● Dataset extract
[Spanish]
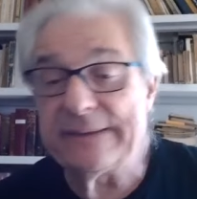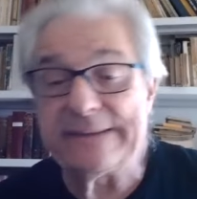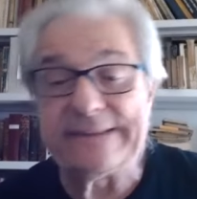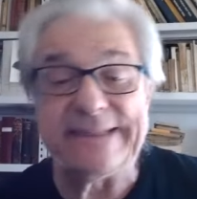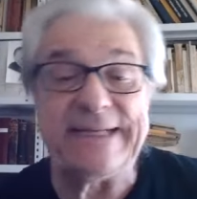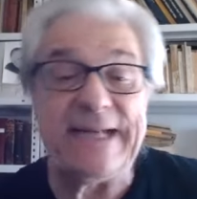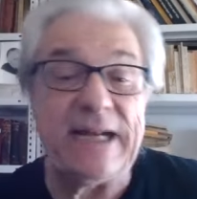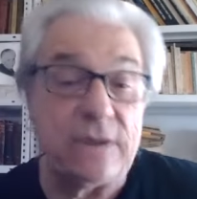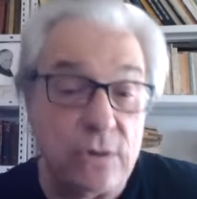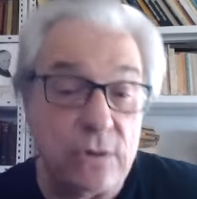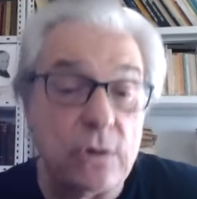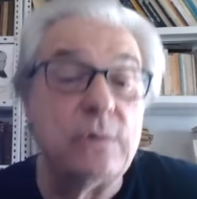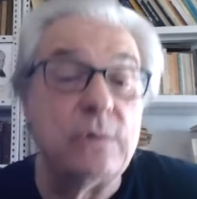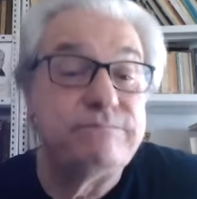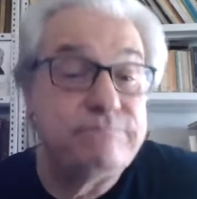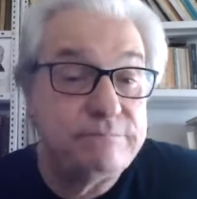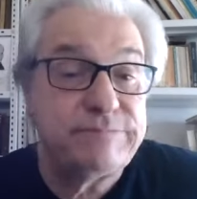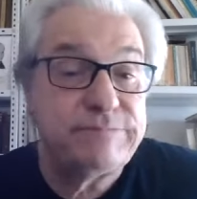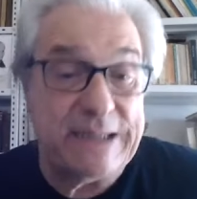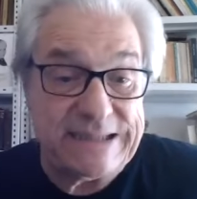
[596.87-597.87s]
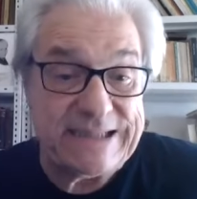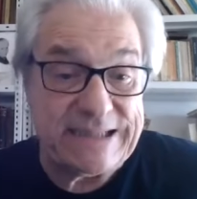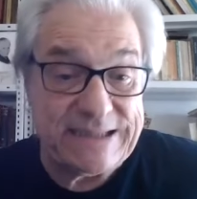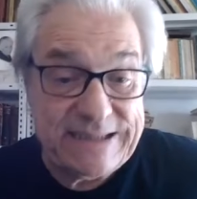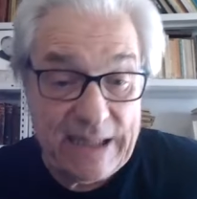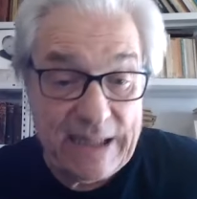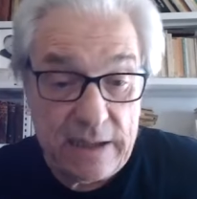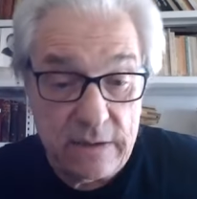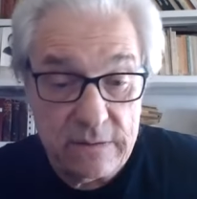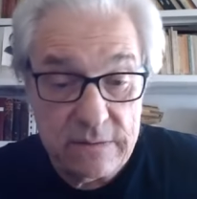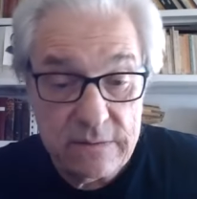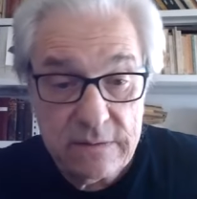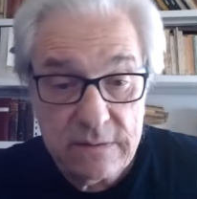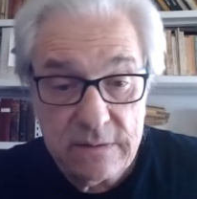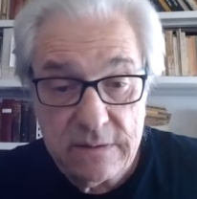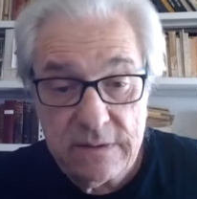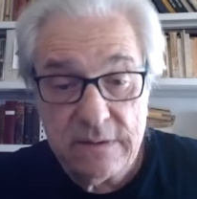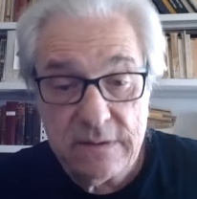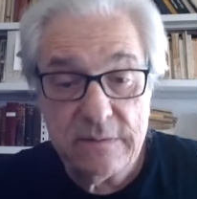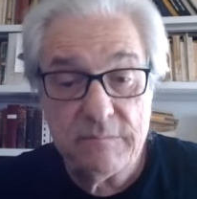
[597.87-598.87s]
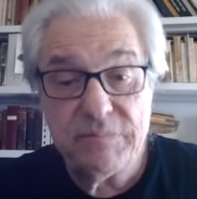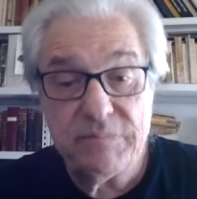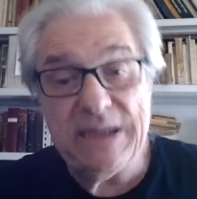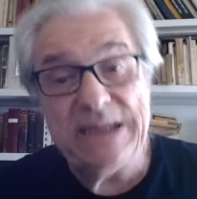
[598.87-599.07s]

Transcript: ser algo placentero. ¿ah?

● Work request
Skip the pictures and output all entries exactly.

● Answer to the problem
[Spanish]
[596.87-597.87s]
[597.87-598.87s]
[598.87-599.07s]

Transcript: ser algo placentero. ¿ah?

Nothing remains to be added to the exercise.